Problem requirements:
Please print every record exactly as it stands, leaving out the pictures.
--- Information given ---
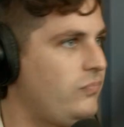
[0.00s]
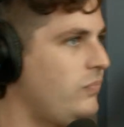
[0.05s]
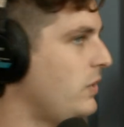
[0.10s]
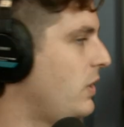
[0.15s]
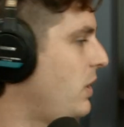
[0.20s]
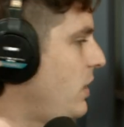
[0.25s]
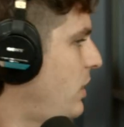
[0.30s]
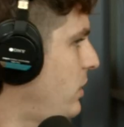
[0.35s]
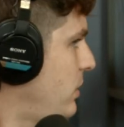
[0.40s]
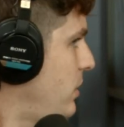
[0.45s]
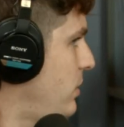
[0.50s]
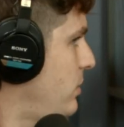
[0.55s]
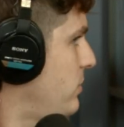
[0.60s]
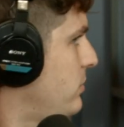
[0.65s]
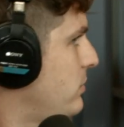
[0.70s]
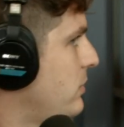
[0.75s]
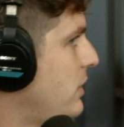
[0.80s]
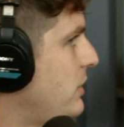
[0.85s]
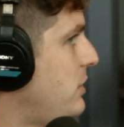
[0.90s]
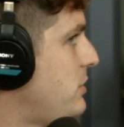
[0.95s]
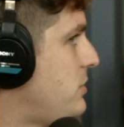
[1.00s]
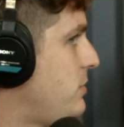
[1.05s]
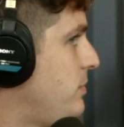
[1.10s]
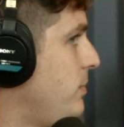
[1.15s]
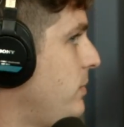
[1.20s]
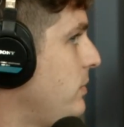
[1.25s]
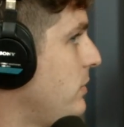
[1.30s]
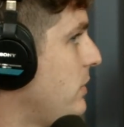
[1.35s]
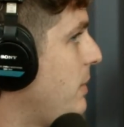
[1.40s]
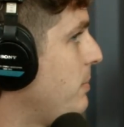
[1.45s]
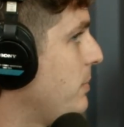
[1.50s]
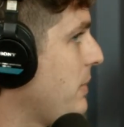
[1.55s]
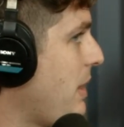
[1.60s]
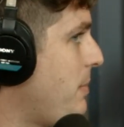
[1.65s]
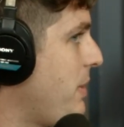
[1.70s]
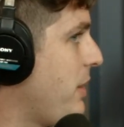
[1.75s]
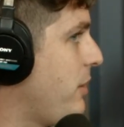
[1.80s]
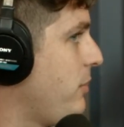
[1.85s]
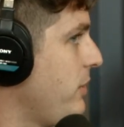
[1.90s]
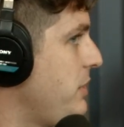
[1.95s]
Yeah. Let
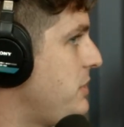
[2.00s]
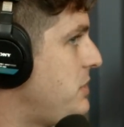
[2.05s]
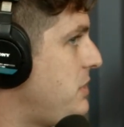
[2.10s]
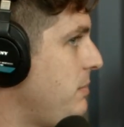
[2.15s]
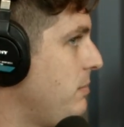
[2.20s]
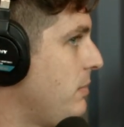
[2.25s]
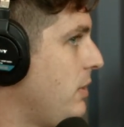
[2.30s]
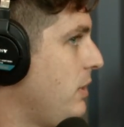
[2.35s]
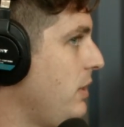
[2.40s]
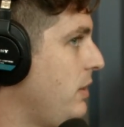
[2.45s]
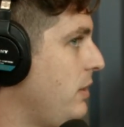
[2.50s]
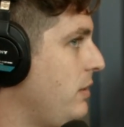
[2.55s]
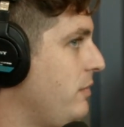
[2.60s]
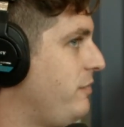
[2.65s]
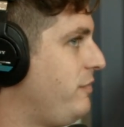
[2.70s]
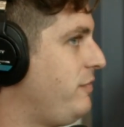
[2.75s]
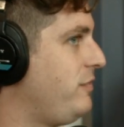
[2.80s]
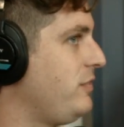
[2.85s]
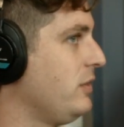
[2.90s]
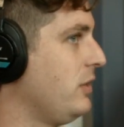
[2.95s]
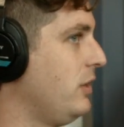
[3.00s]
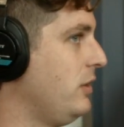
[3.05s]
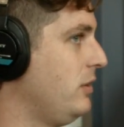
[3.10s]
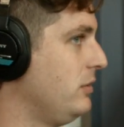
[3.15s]
my greasy mullet flow.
---
Result for this task:
[0.00s]
[0.05s]
[0.10s]
[0.15s]
[0.20s]
[0.25s]
[0.30s]
[0.35s]
[0.40s]
[0.45s]
[0.50s]
[0.55s]
[0.60s]
[0.65s]
[0.70s]
[0.75s]
[0.80s]
[0.85s]
[0.90s]
[0.95s]
[1.00s]
[1.05s]
[1.10s]
[1.15s]
[1.20s]
[1.25s]
[1.30s]
[1.35s]
[1.40s]
[1.45s]
[1.50s]
[1.55s]
[1.60s]
[1.65s]
[1.70s]
[1.75s]
[1.80s]
[1.85s]
[1.90s]
[1.95s]
Yeah. Let
[2.00s]
[2.05s]
[2.10s]
[2.15s]
[2.20s]
[2.25s]
[2.30s]
[2.35s]
[2.40s]
[2.45s]
[2.50s]
[2.55s]
[2.60s]
[2.65s]
[2.70s]
[2.75s]
[2.80s]
[2.85s]
[2.90s]
[2.95s]
[3.00s]
[3.05s]
[3.10s]
[3.15s]
my greasy mullet flow.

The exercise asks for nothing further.